Experts meet to draw up bird flu battle plan
By Stephanie Nebehay
GENEVA (Reuters) - Health experts meet on Monday to draw up a global strategy to halt the spread of deadly bird flu and prevent it from developing into a human pandemic in which millions could die.
The deadly H5N1 virus is known to have killed 63 people in four Asian countries and led to the culling of 150 million birds worldwide. It has recently been detected in birds in eastern Europe and experts expect it to reach the Middle East and Africa in the near future.
The virus remains hard for people to catch and is passed on almost exclusively through human contact with birds.
But scientists say it is steadily mutating and could acquire changes that make it easy to spread from human to human, potentially triggering a pandemic in which millions could die and the global economy could be crippled.
The senior U.N. coordinator for avian and human influenza, David Nabarro, told Reuters he expects health and veterinary officials to draw up a sweeping plan against the disease during three days of talks hosted by the World Health Organisation.
A global programme would mean investing in veterinary services, boosting human disease surveillance, scientific cooperation on vaccine development as well as negotiations with drug companies on access to existing antivirals, he said.
Nabarro also said that as part of the plan, the World Bank would propose setting up a fund to help both countries and agencies respond to the crisis.

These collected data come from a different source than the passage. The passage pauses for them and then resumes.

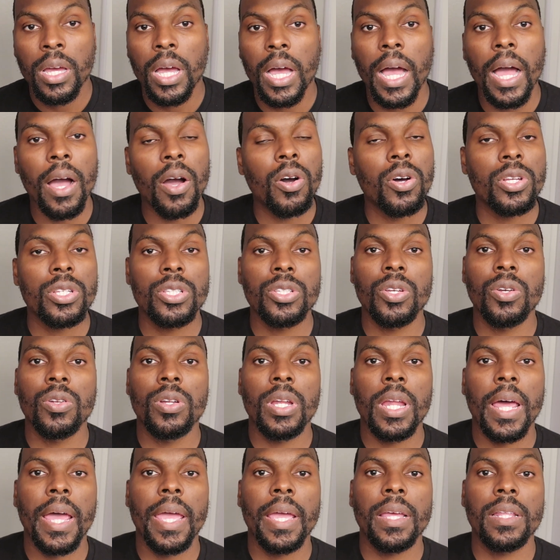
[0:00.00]
I also
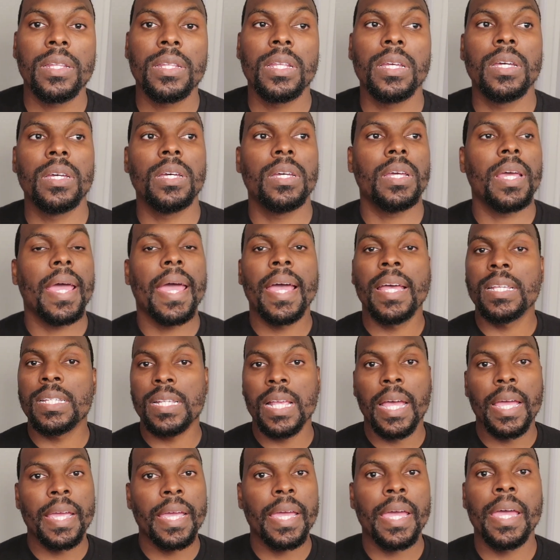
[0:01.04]
like the As
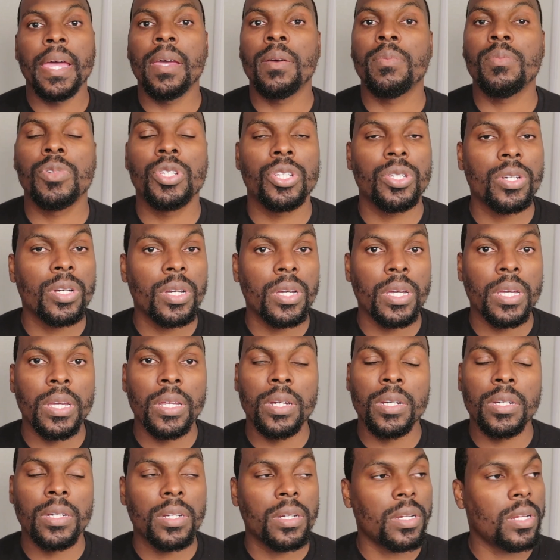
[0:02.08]
I Am
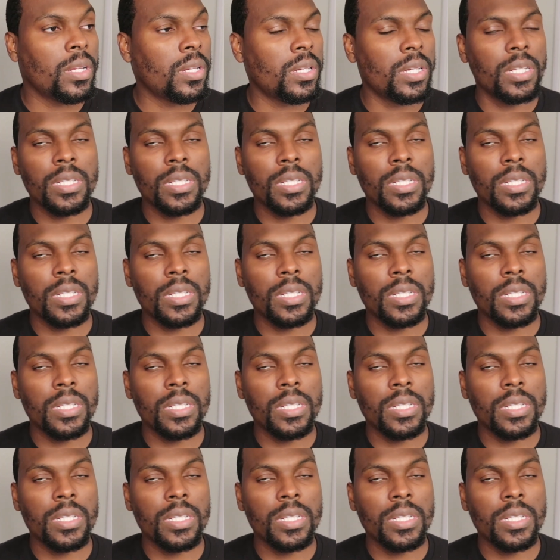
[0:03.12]
joint.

"I think there is a reasonably good chance ... that people will congeal around a set of basic principles and elements for what will become an international programme which can then be presented to the donor community over the next couple of months," Nabarro told Reuters in an interview.
"The actual pledging, I understand, will take place in the new year... That is definitely in the plans," he added.
DONATIONS
Jim Adams, the World Bank's chief for operations policy and country services who will make a financial presentation to the talks on Wednesday, has said a trust fund would require initial donations of $300 million (171 million pounds) to $500 million to help countries set up programmes.
Experts say the virus must be stopped in poultry to prevent more people catching it and nowhere is that fight more crucial than in densely populated Asia, where farmers and even city dwellers live side-by-side with poultry and other livestock.
There are also fears that the virus could spread rapidly if it takes hold in Africa's rural hinterlands where similar living conditions exist.
"We've got to be ready for the bird flu epidemic extending into the Middle East and Africa. We just hope that they are stamped out as effectively as they appear to have been in some isolated European outbreaks," Nabarro said.
"This is a global thing. There is no reason to think that the pandemic will start in countries currently affected by avian influenza, although obviously that is where minds are most focussed," he said.